Announcement

Collapse
No announcement yet.
X
  • Filter
  • Time
  • Show
Clear All
new posts

  • Bootstrapping failures when including regional fixed effects

    Dear Stata users
    I am having issues with bootstrapping standard errors after including regional fixed effected in my regressions. I know this has been commented on some previous posts and it seems to be a recurrent issue but I have not yet been able to solve my problem with the info posted there.

    If I run my command without regional fixed effects as

    Code:
    bootstrap, reps(1000) seed(8976): probit y x z, cluster(hh)
    Stata has no problem and all 1000 thousand replications are successful. However, if I run instead:

    Code:
    bootstrap, reps(1000) seed(8976): probit y x z i.region, cluster(hh)
    many replications fail. Using the noisily option delivers the usual message: collinearity in replicate sample is not the same as the full sample, posting missing values
    insufficient observations to compute bootstrap standard errors no results will be saved


    My bet is that when a new sample is drawn, observations for a particular region can be missing and hence cause the problem (given that some regions have a small number of observations, this is quite possible). My sample size is quite big and the number of regions is low, so that I am confident this is not a problem of insufficient degrees of freedom.

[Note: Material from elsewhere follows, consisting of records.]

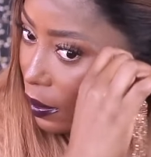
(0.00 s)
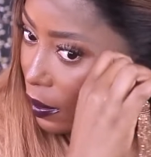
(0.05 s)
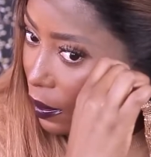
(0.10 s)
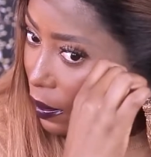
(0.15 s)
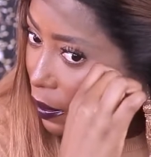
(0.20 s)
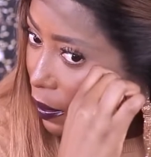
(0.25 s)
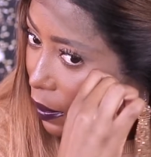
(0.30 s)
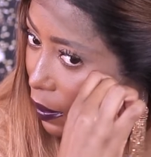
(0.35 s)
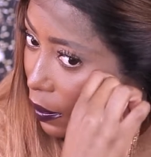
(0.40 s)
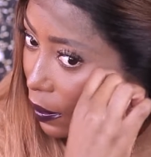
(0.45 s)

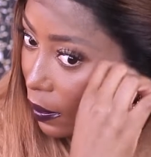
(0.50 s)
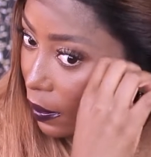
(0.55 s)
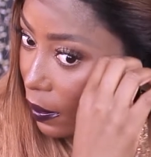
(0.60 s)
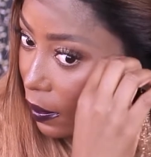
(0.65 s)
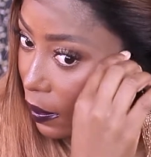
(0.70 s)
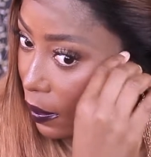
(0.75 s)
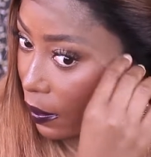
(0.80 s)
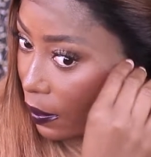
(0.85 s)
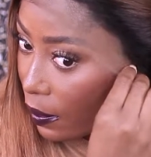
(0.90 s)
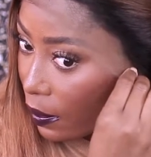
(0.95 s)

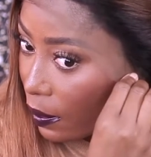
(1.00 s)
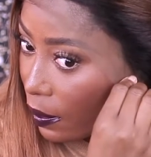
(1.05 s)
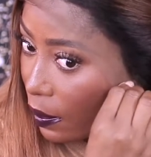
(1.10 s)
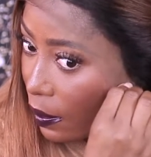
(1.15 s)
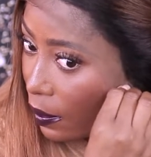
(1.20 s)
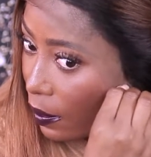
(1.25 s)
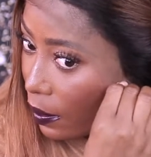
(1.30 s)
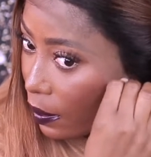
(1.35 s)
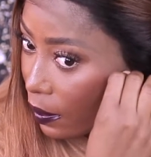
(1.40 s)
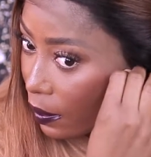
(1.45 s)

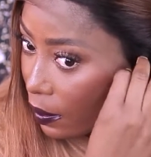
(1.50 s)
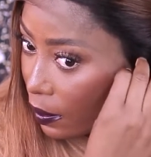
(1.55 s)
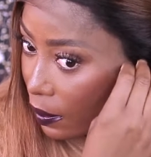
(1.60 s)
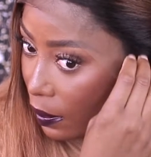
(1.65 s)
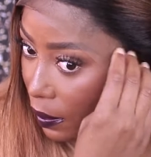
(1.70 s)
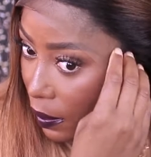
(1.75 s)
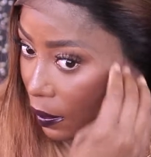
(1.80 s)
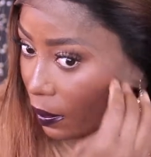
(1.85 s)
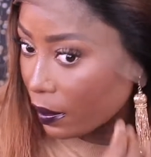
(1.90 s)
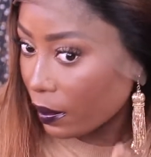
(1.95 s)

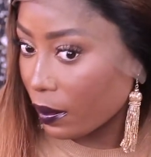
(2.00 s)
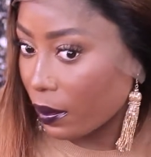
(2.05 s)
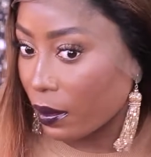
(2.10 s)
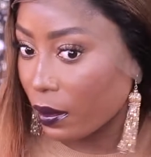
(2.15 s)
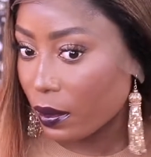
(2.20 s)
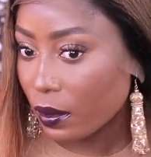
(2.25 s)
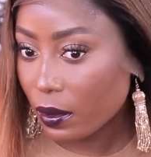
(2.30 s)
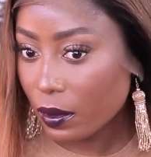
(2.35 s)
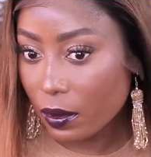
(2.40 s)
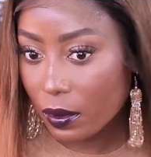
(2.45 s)

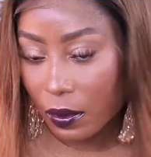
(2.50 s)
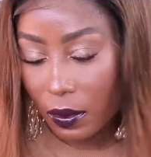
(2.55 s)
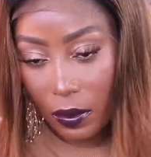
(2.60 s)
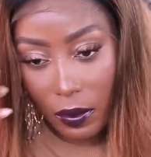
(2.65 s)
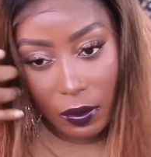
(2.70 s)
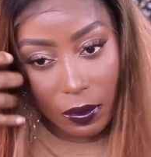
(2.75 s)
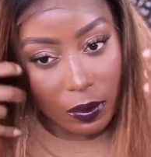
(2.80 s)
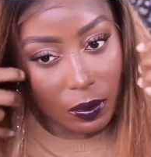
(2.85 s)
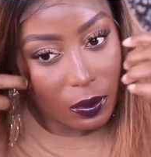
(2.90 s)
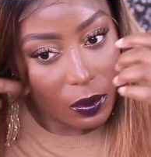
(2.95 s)

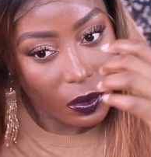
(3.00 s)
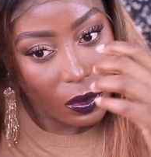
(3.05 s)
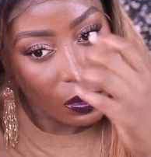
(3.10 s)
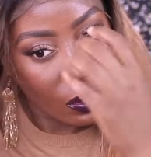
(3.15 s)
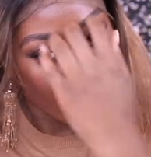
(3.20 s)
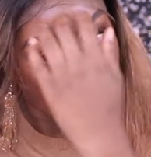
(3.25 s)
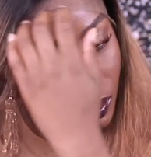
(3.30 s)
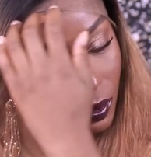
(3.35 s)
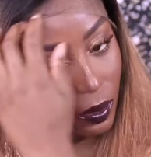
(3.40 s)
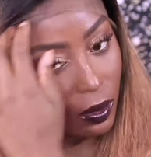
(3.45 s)

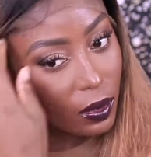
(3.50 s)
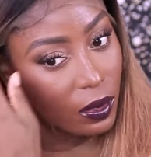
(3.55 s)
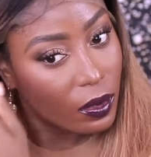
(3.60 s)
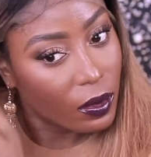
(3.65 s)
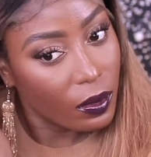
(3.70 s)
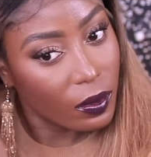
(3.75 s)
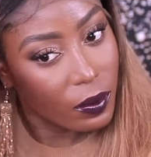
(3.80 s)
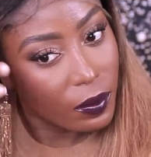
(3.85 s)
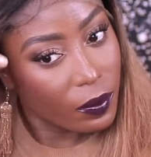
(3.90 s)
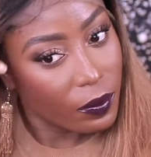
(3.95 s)

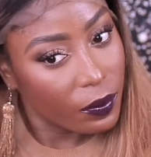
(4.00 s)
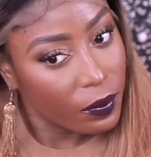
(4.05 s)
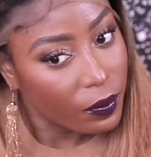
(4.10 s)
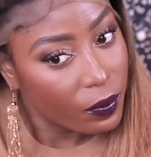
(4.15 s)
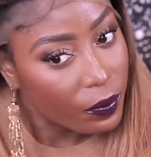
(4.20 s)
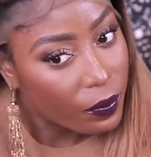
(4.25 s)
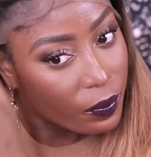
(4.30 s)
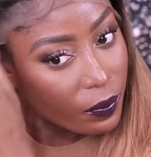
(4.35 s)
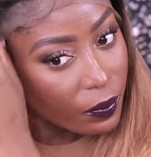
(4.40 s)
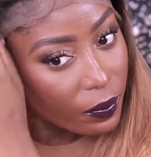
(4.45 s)

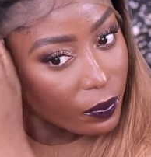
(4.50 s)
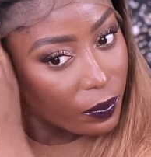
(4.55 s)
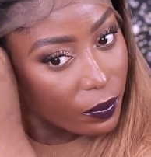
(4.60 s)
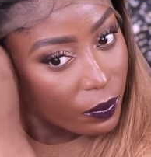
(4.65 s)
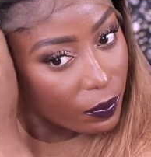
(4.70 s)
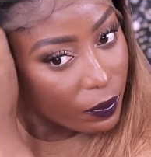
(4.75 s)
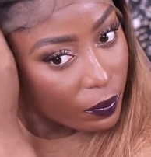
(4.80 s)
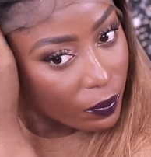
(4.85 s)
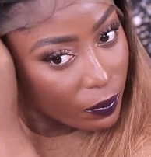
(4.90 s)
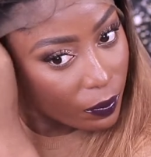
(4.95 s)

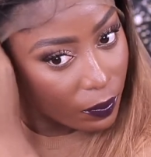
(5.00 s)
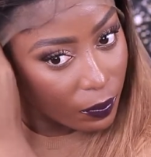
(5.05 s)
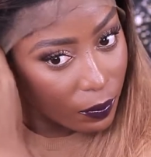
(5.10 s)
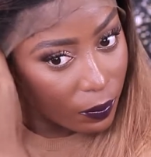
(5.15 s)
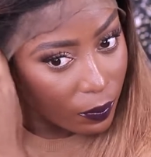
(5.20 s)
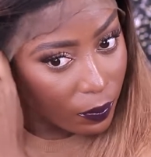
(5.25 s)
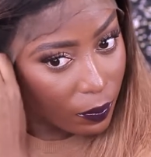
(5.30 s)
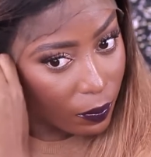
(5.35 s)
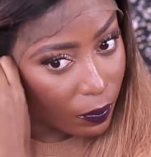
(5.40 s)
(no one is talking)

    I have read about using the nodrop command, but this does not work. If what is happening is the problem I just mentioned (some regions not appearing in some replications), then I was thinking about specifying more than 1000 replications and keeping the first thousand successful ones. This may look a bit of a dirty practice, but to the extent that it is only due to some regions being minor in terms of observations in the dataset, it could be a solution. Does anyone know how to keep the first 1000 succesful replications our of (say) 3000?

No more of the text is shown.